Research Article: Unexpectedly prolonged fasting and its consequences on elderly patients undergoing spinal anesthetics. A prospective observational study1

Date Published: March 18, 2019

Publisher: Sociedade Brasileira para o Desenvolvimento da Pesquisa em
Cirurgia

Author(s): Oguzhan Yeniay, Zeki Tuncel Tekgul, Onur Okur, Noyan Koroglu.

http://doi.org/10.1590/s0102-865020190030000009

Abstract

To measure the preoperative fasting durations with respect to time of the day
and its effect on vital parameters and electrocardiogram in elderly patients
undergoing surgery under spinal anesthesia.

This study investigated 211 patients older than 60 years undergoing elective
surgery under spinal anesthesia. Patients scheduled for surgery in morning
hours (AM) and afternoon hours (PM) were compared. Patients fasting hours
and repeated measurements of mean arterial pressure (MAP), heart rate (HR),
peripheral oxygen saturation (Sp02) and the type and number of ischemic
electrocardiogram (ECG) signs were recorded and compared [preoperative,
zeroth, 2nd,5th,15th,30th minutes following spinal anesthesia(SA)].

Mean fasting durations were 12±2.8 and 9.5±2.1 hours in AM group and 15.5±3.4
12.7±4.4 hours in PM group for foods and liquids respectively. ECG changes
were significantly more frequent in PM group and body temperatures were
significantly higher in AM group patients.

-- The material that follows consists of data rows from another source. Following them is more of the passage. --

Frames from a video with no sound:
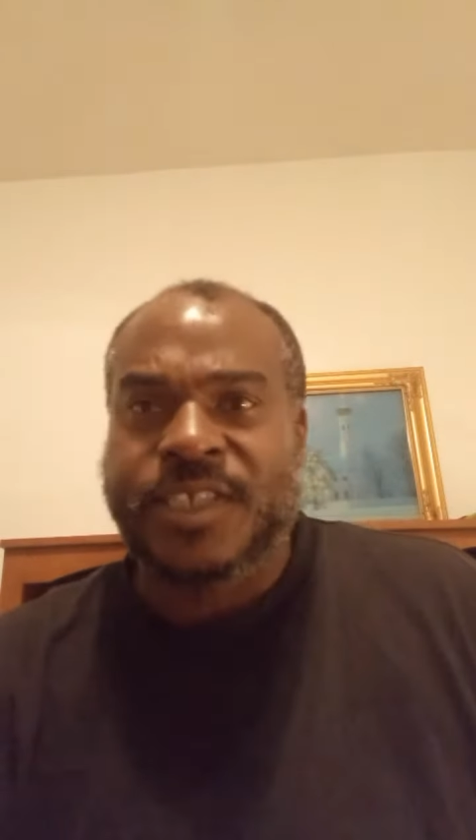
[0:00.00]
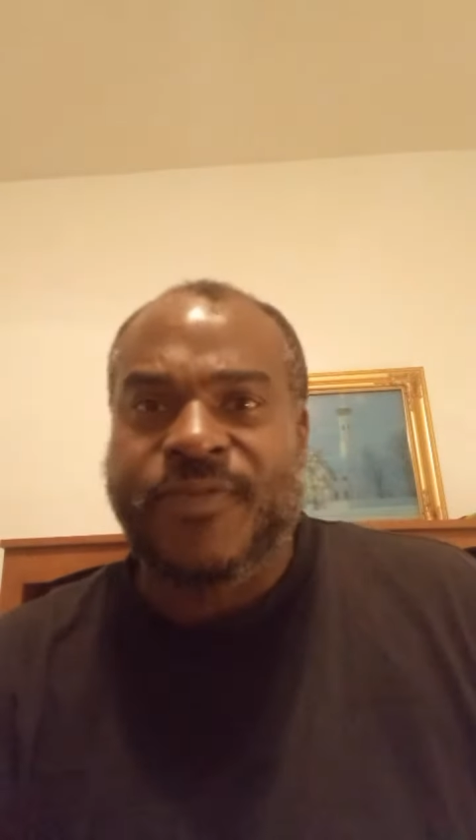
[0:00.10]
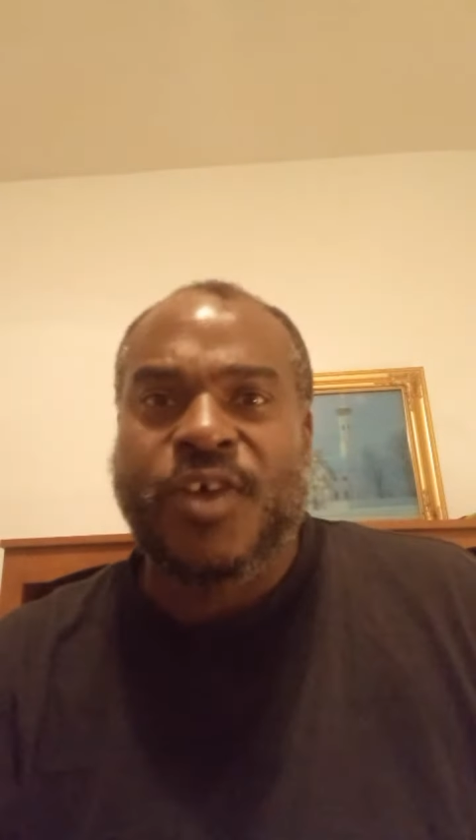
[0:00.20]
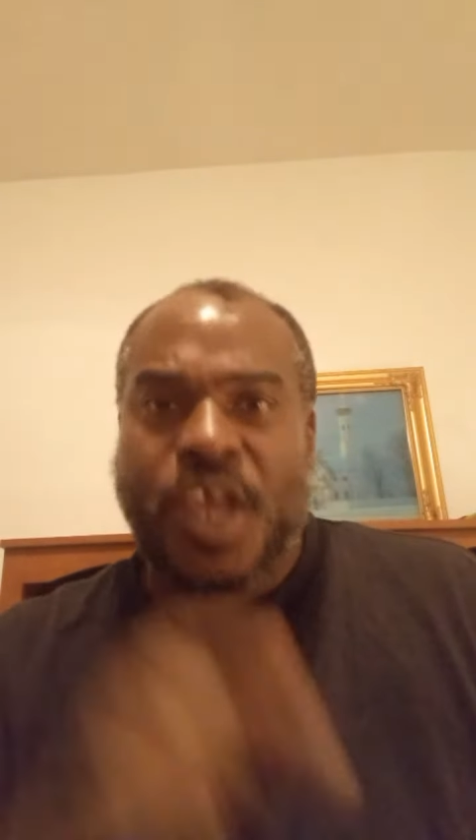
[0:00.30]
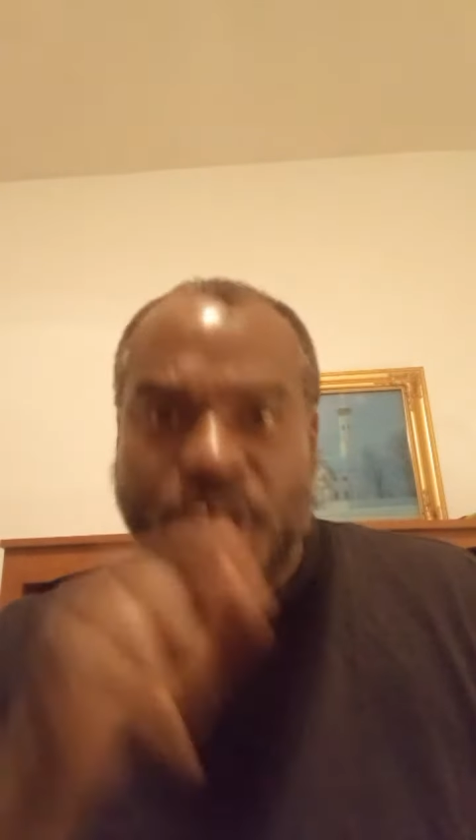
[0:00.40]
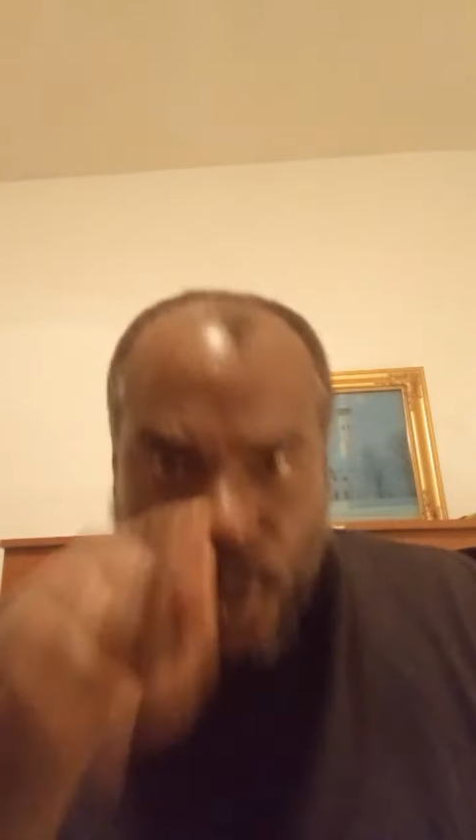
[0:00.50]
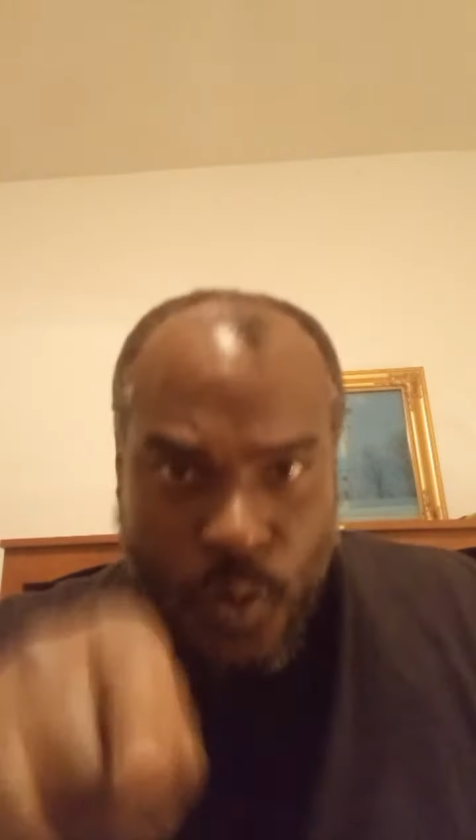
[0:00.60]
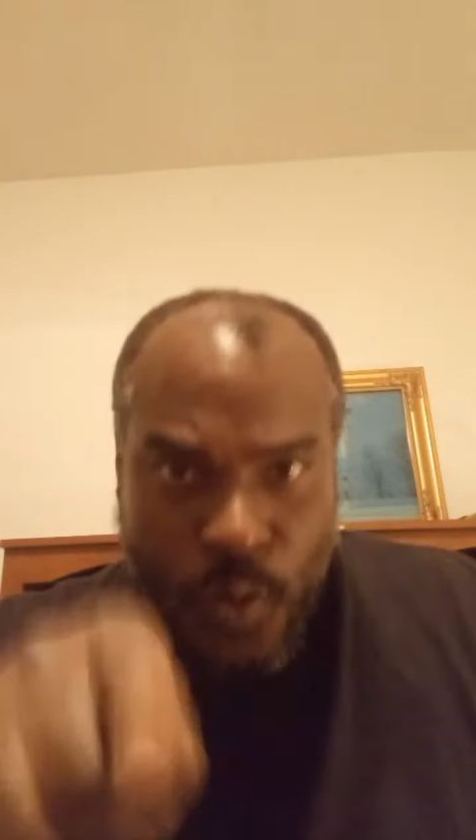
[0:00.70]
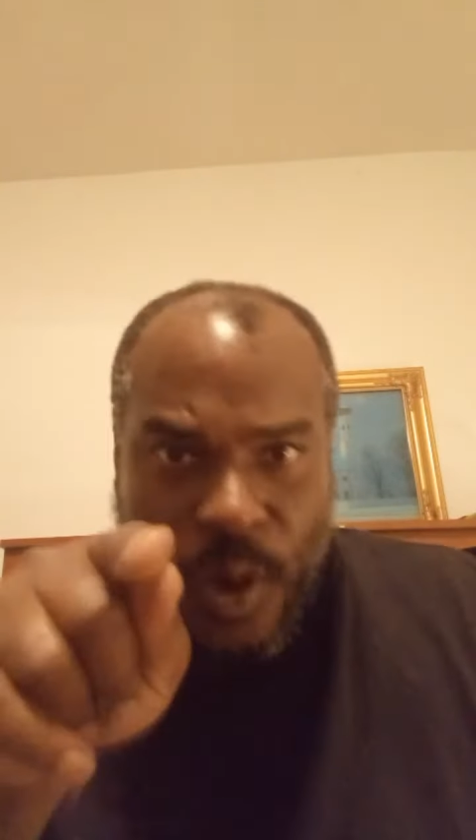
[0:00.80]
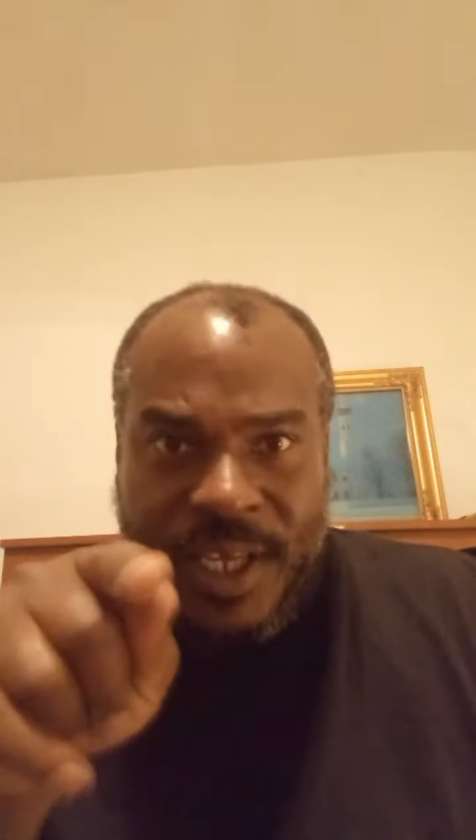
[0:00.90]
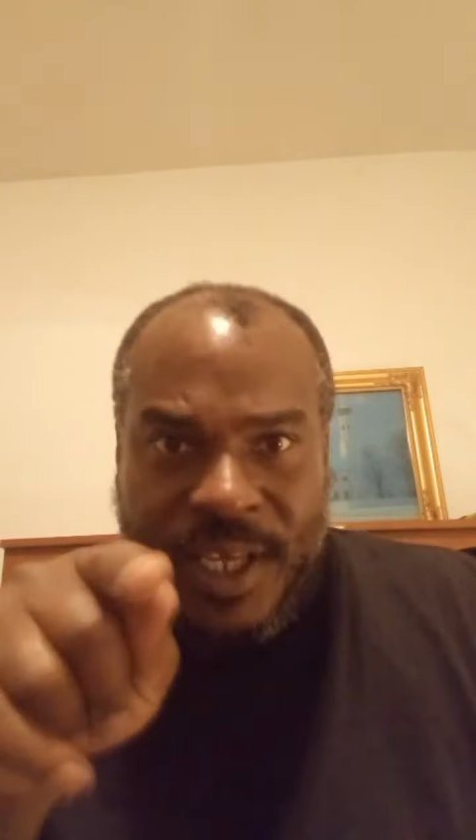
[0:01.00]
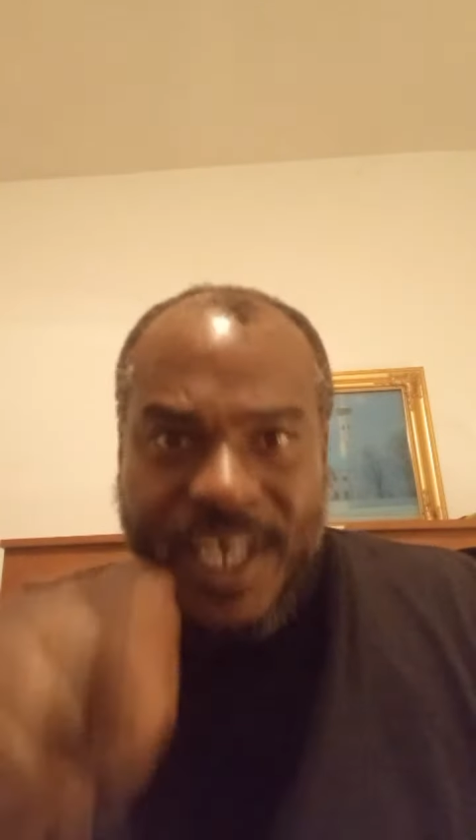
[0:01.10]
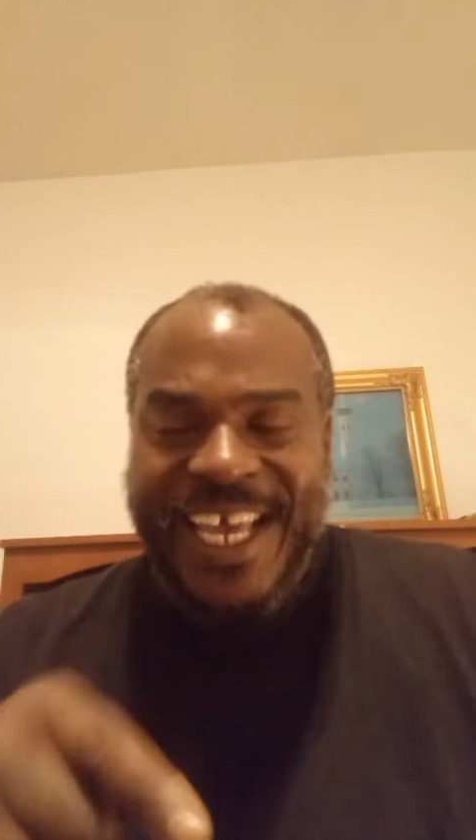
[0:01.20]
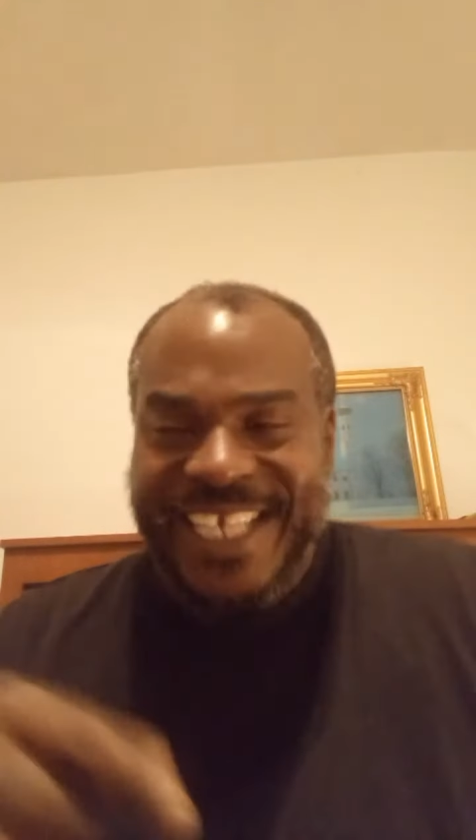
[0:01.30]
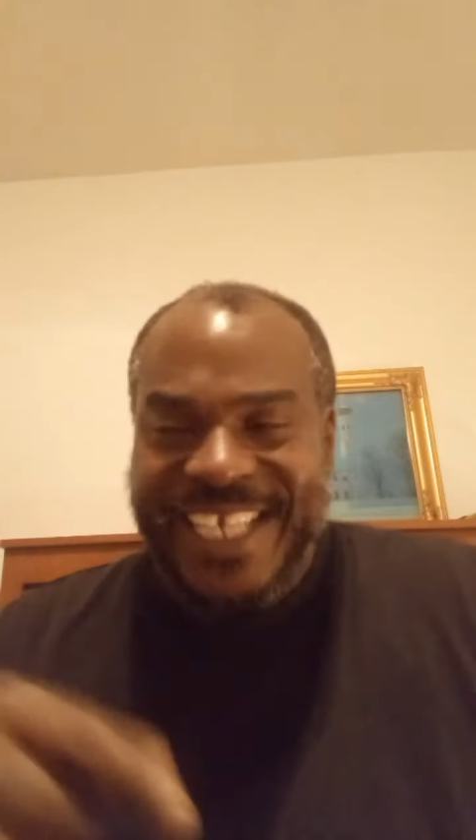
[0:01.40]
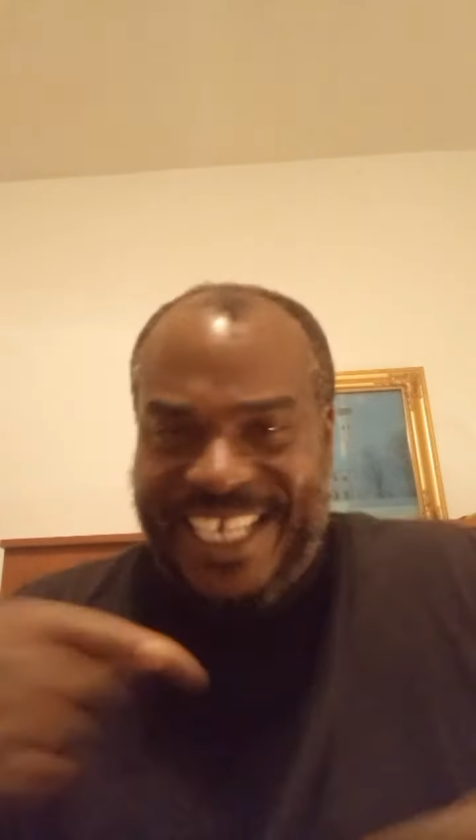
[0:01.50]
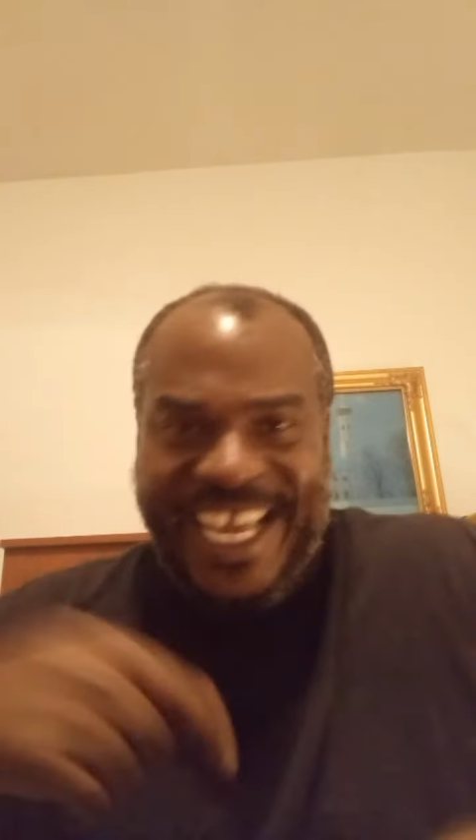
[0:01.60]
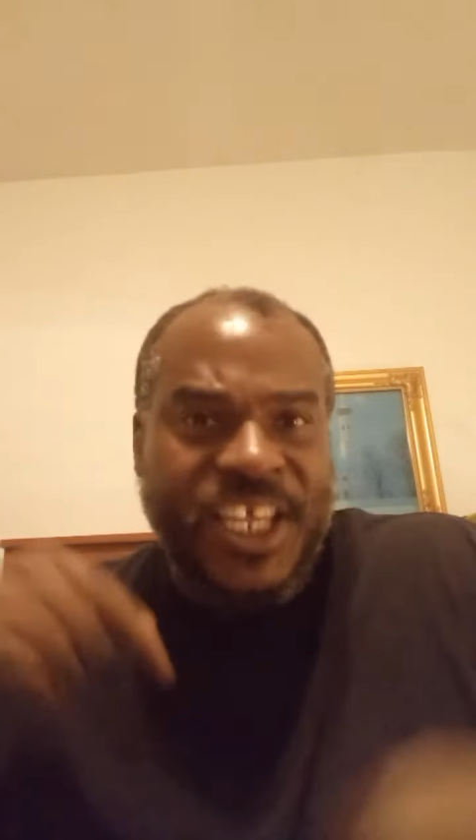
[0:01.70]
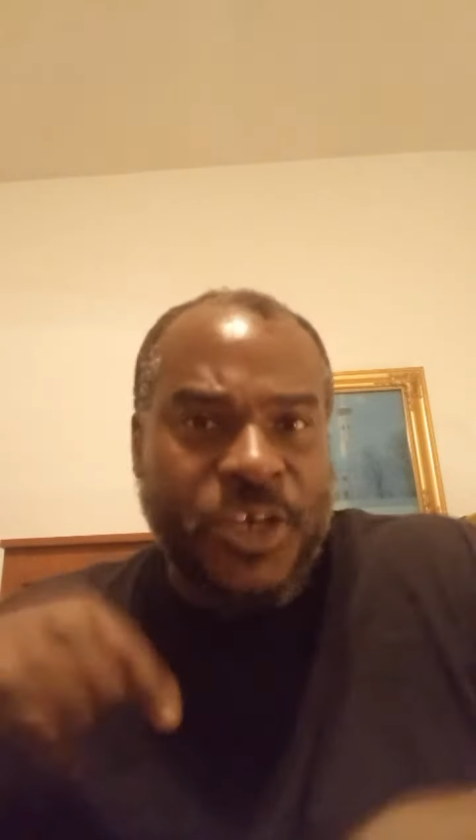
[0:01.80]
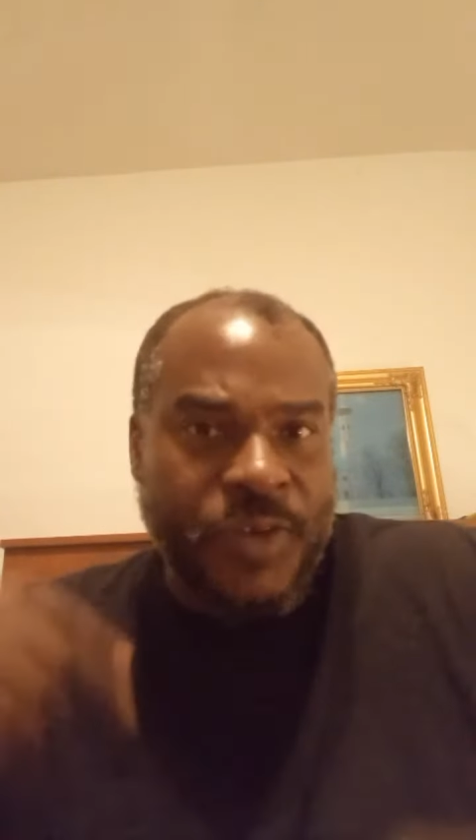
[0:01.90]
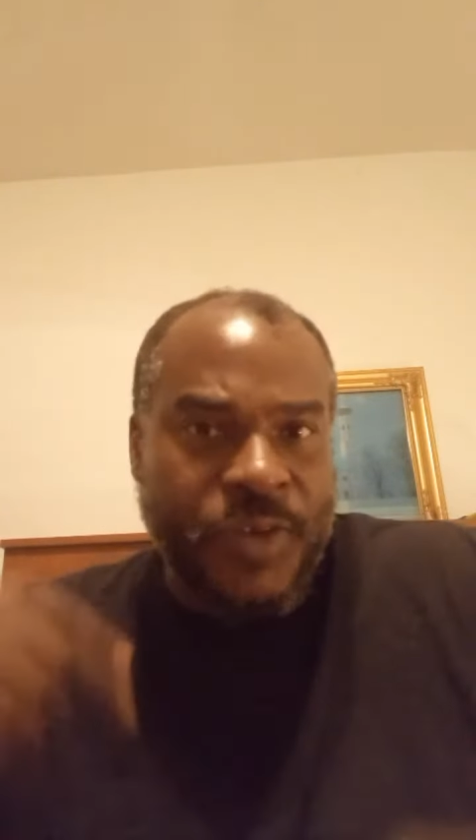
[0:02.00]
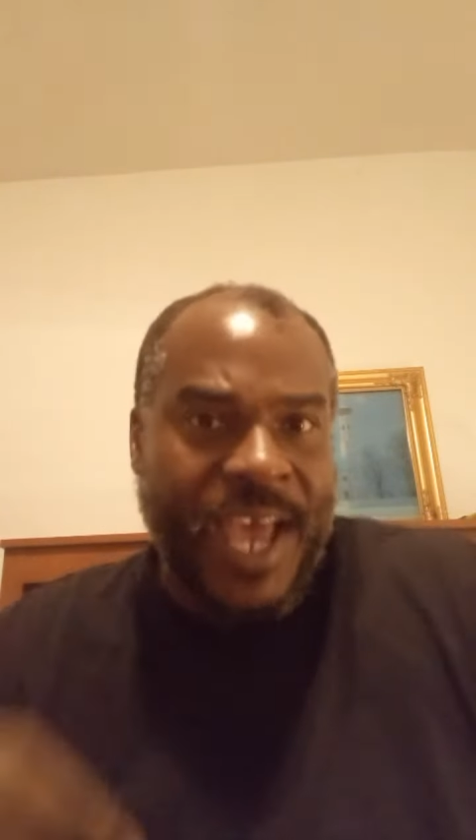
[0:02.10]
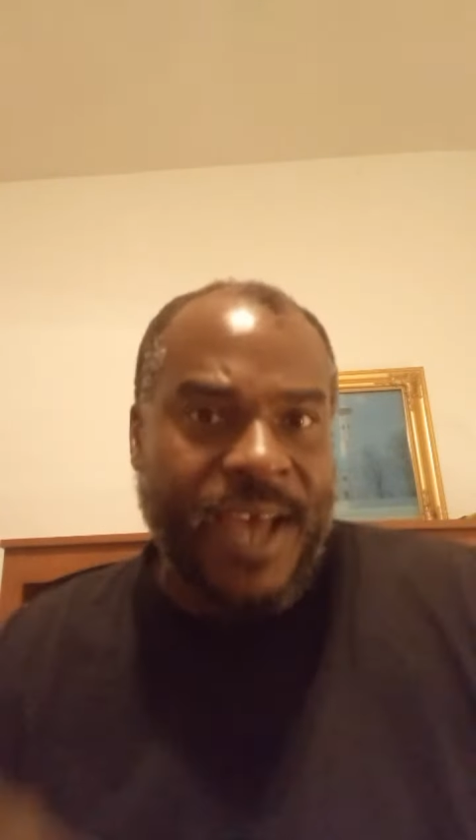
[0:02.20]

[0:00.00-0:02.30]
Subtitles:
you. It's in you now.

Our study has shown that fasting times in our population is far longer than
recommended and fasting prolonged>15 hours is related to a transiently
increased cardiac stress and mild hypothermia.

Partial Text

Halting oral intake in the night before surgery has long been a part of routine
preoperative preparation to avoid a possible aspiration of gastric content in lungs.
Unconciousness and supression of protective airway reflexes associated with
anesthesia and sedation may result in regurgitation and vomiting of gastric content
when gastric pressure exceeds lower eosephageal pressure which in turn causes
aspiration of gastric content into lungs1.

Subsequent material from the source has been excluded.